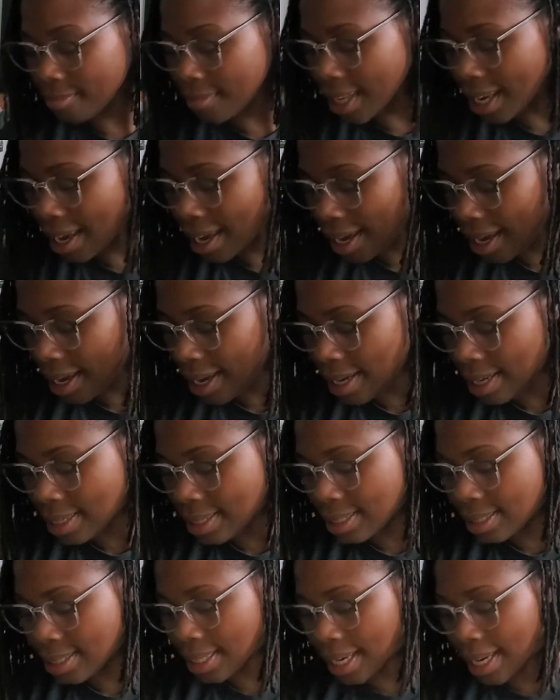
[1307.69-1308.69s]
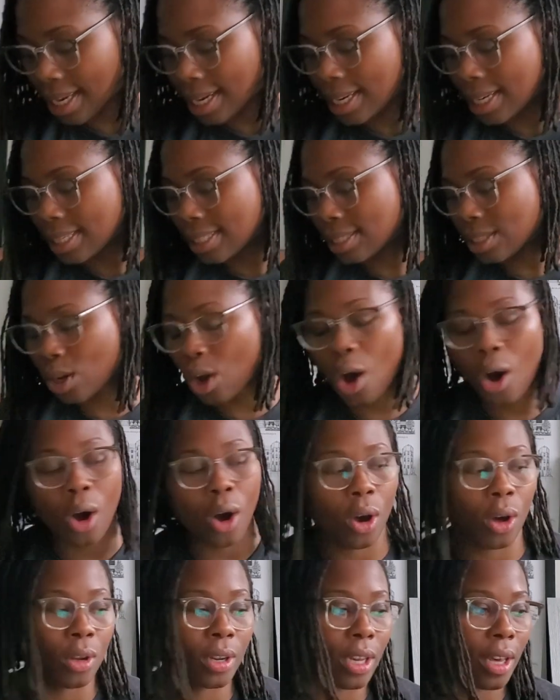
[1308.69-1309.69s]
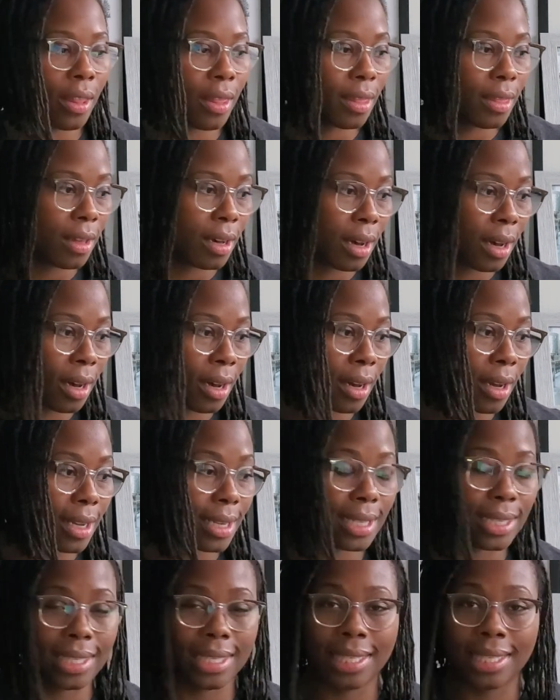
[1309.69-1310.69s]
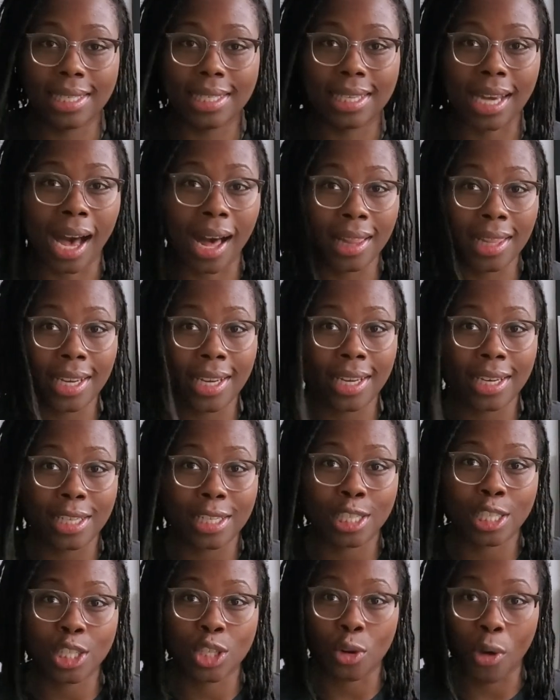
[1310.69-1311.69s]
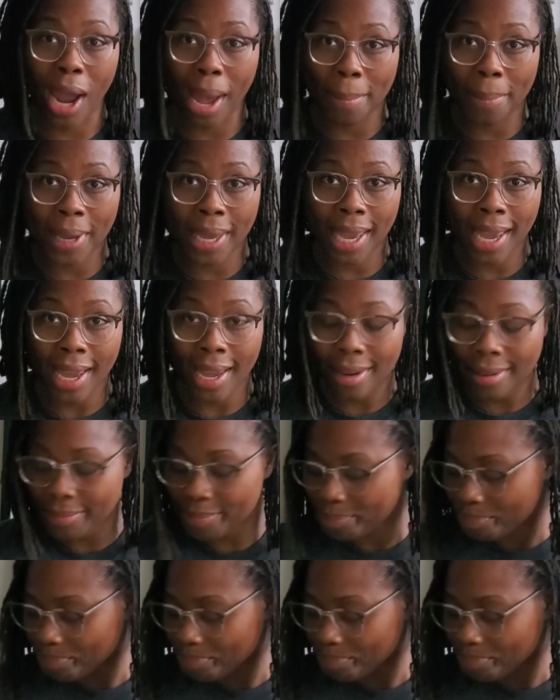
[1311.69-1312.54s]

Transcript: and it is called the Dahlia Scrapgan.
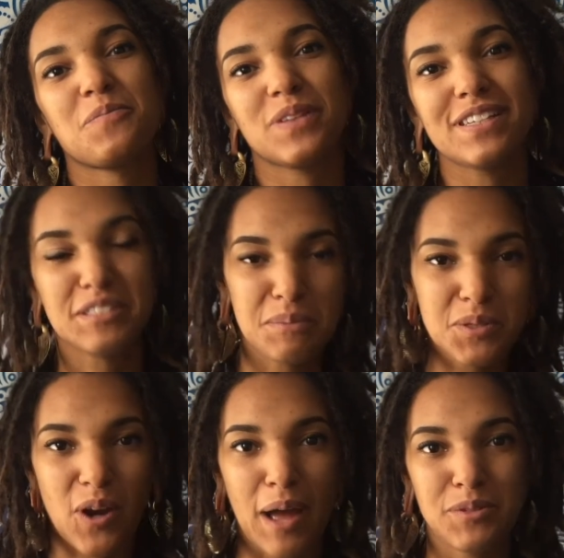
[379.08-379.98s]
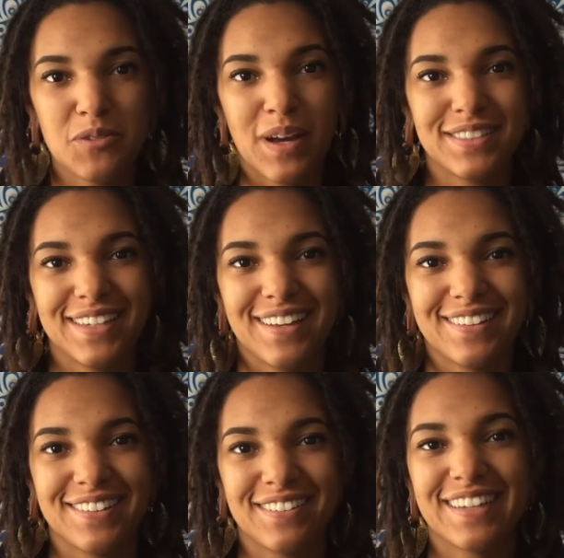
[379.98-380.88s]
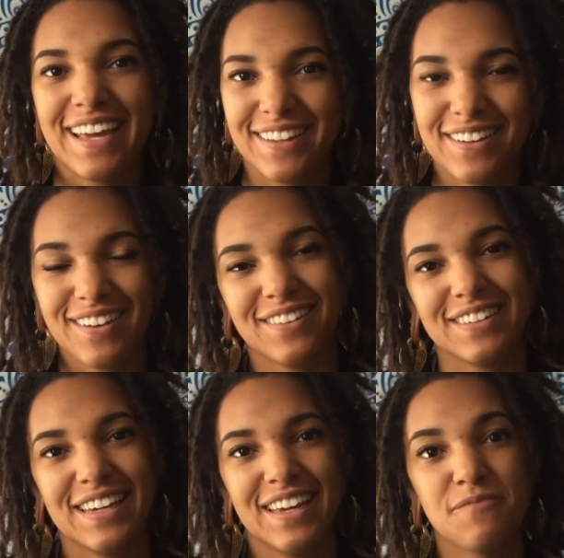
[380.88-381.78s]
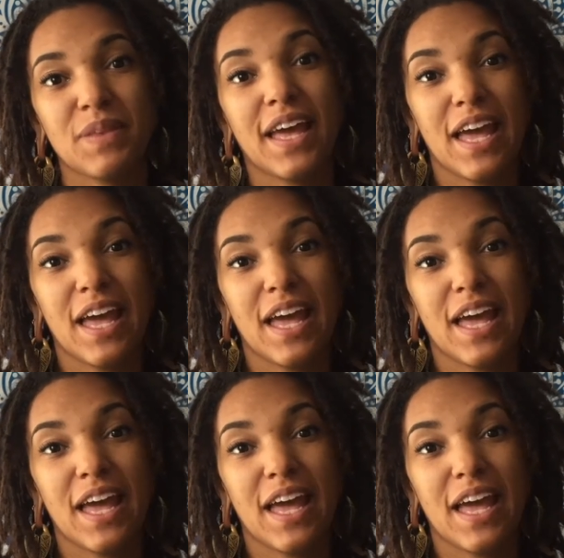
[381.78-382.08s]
Please subscribe to my channel, Kickin' It Curly.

::::::::

What the task requires>
Leave the pictures aside. Set down exactly the lines from the one with "Transcript: and it" through the final line of the listing above.

Solved problem>
Transcript: and it is called the Dahlia Scrapgan.
[379.08-379.98s]
[379.98-380.88s]
[380.88-381.78s]
[381.78-382.08s]
Please subscribe to my channel, Kickin' It Curly.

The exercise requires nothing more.